The Akron-Auditorium plan was predominantly a Methodist phenomenon. One might expect, then, that it would have flowered wherever Methodists raised their tents and their tenets. So, I have searched the worldwide Methodist community—in places as far flung as Great Britain, South Africa, Australia and New Zealand—hoping to find examples of their churches that evidence any sympathy with A-A churches here in the U.S. and Canada. They simply aren’t to be found—yet. the next logical step is to look, not where there are other Methodists, but rather where American missionaries have gone—places like Chicago and Japan, for example.

Interesting, even exotic buildings do show up, such as this one in the southern Australian state of Victoria; only Tasmania is farther south. Mildura is a rural community about as far from the coastline as it’s possible to be in that state (yes, Australia has states, rather than provinces). Their Uniting Church, the merging of Methodists and Presbyterians, constitutes about five percent of the population, a number dwindling for several reasons, including immigration.
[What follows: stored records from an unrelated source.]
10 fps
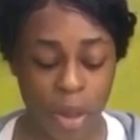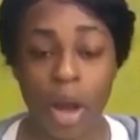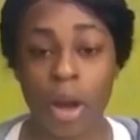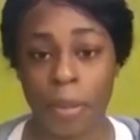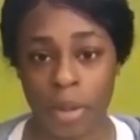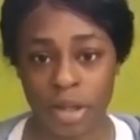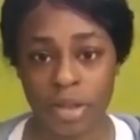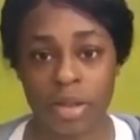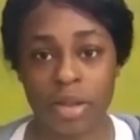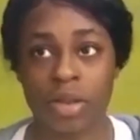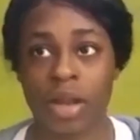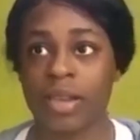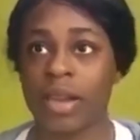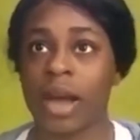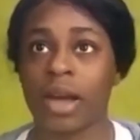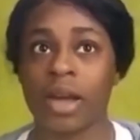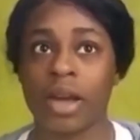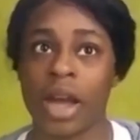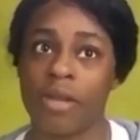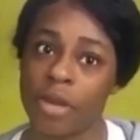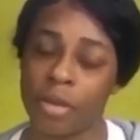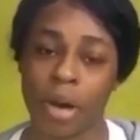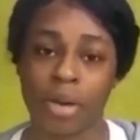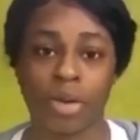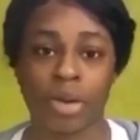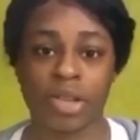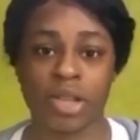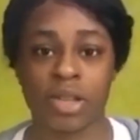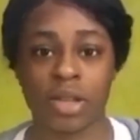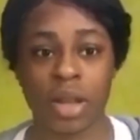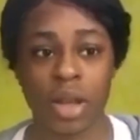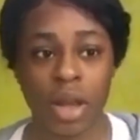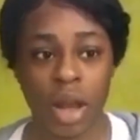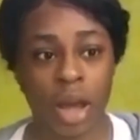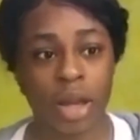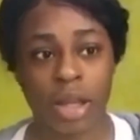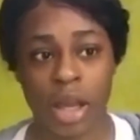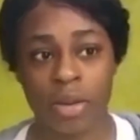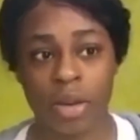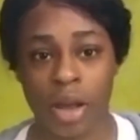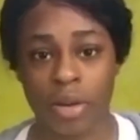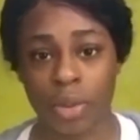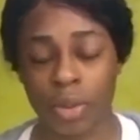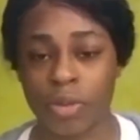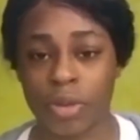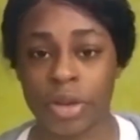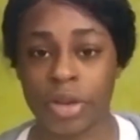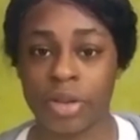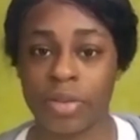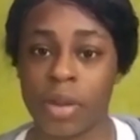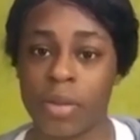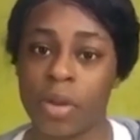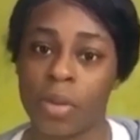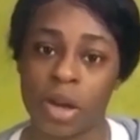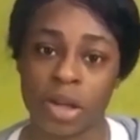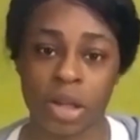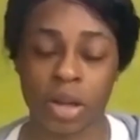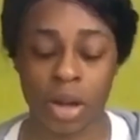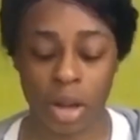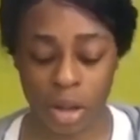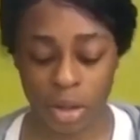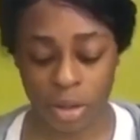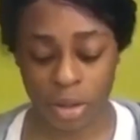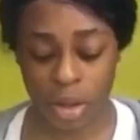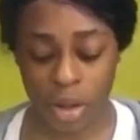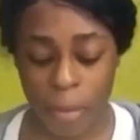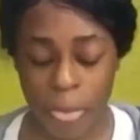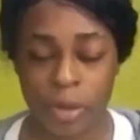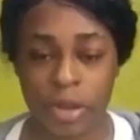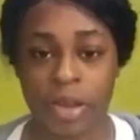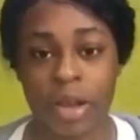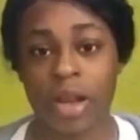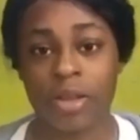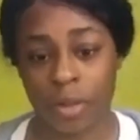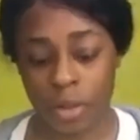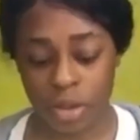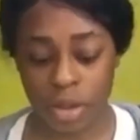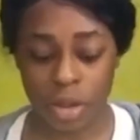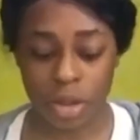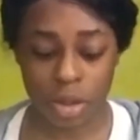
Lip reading: oppressed. So that's like ethnic minorities, and again, like orphans, maybe the working class, just the less fortunate.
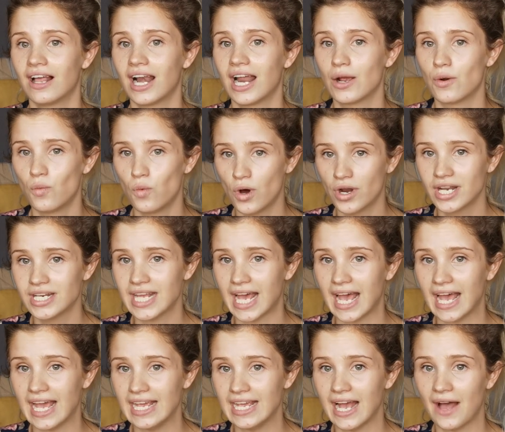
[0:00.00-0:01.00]
Like one a
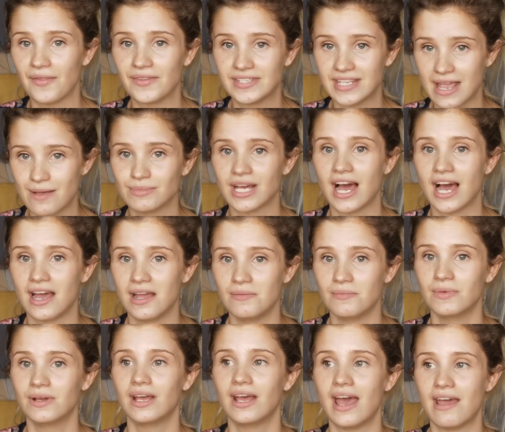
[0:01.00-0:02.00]
day at the same
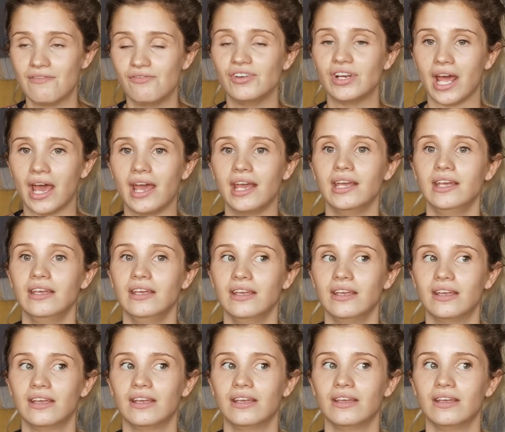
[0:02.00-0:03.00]
time every day
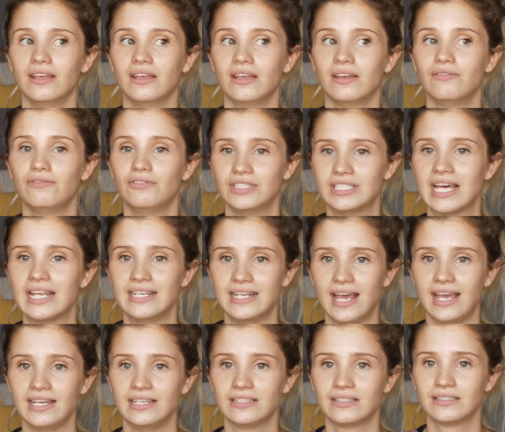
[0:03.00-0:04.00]
for 10
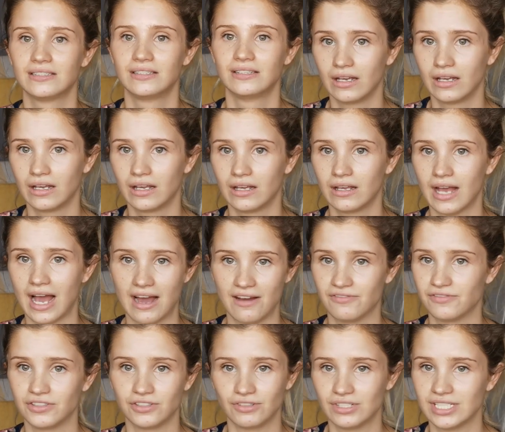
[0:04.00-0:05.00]
days
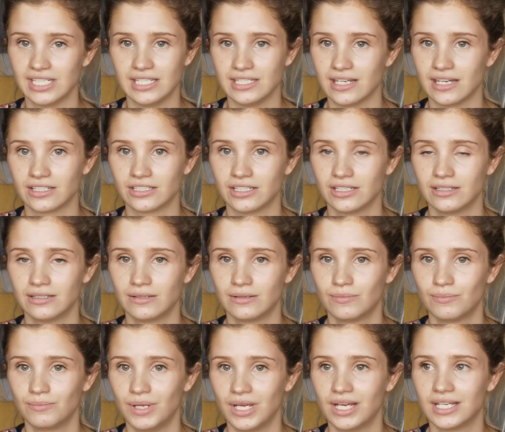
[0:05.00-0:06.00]
after a C-section.
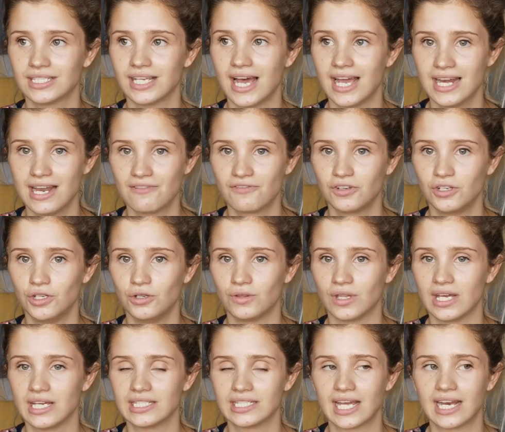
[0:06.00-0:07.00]
Because I never knew
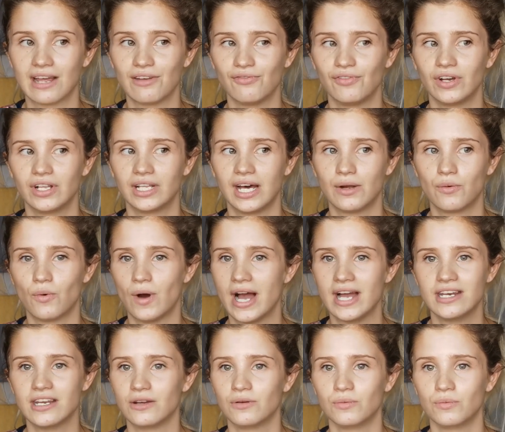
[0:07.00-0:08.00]
this, and I feel like,
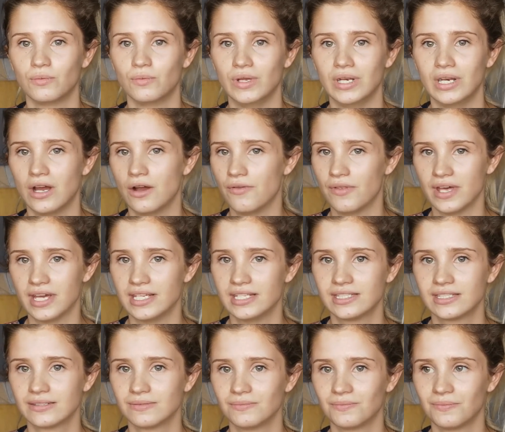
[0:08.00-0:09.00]
why don't we know
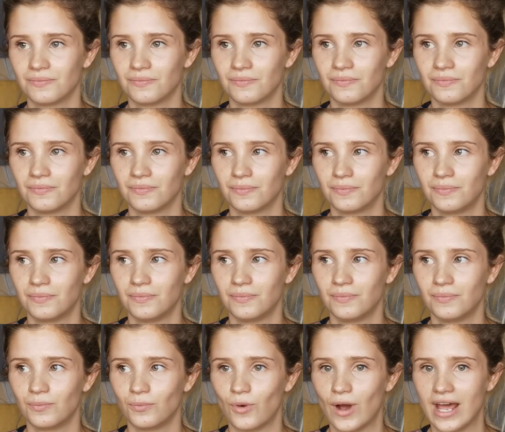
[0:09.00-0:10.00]
this
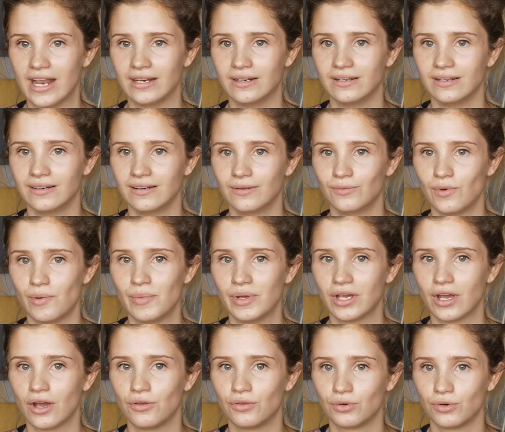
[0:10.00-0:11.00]
when women
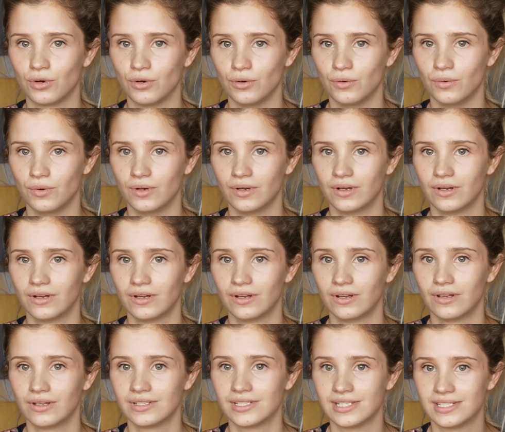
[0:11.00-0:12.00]
go through
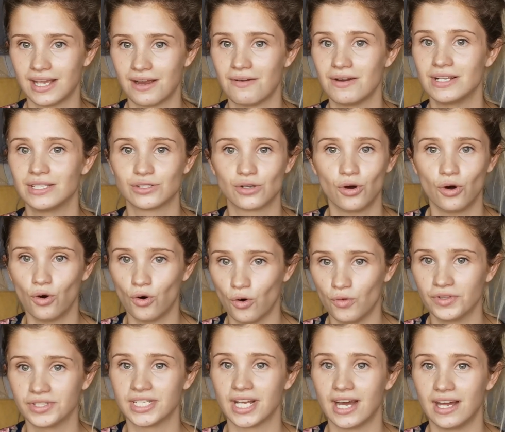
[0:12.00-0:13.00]
cesareans
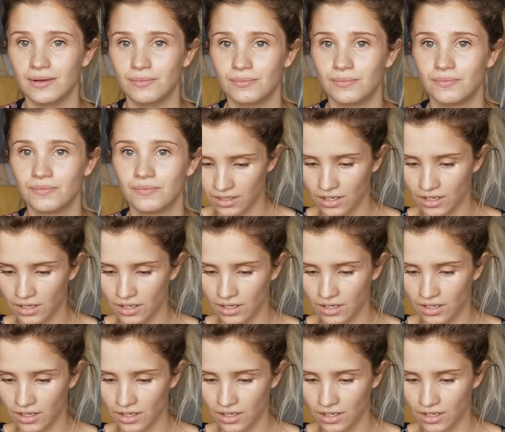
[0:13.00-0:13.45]
all the time?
But I have written to both church officials and historians of art and architecture and been informed they had no idea what I was talking about.

Mildura’s Methodist church showed up in my daily search at you-know-where. A little sleuthing produced this better representation from the state museum’s website. Thought you might find it interesting. By the way, the church is still standing and identified as Saint Andrew’s Uniting church. The aerial view suggests an octagon—really a square with clipped corners—and a significant more recent addition.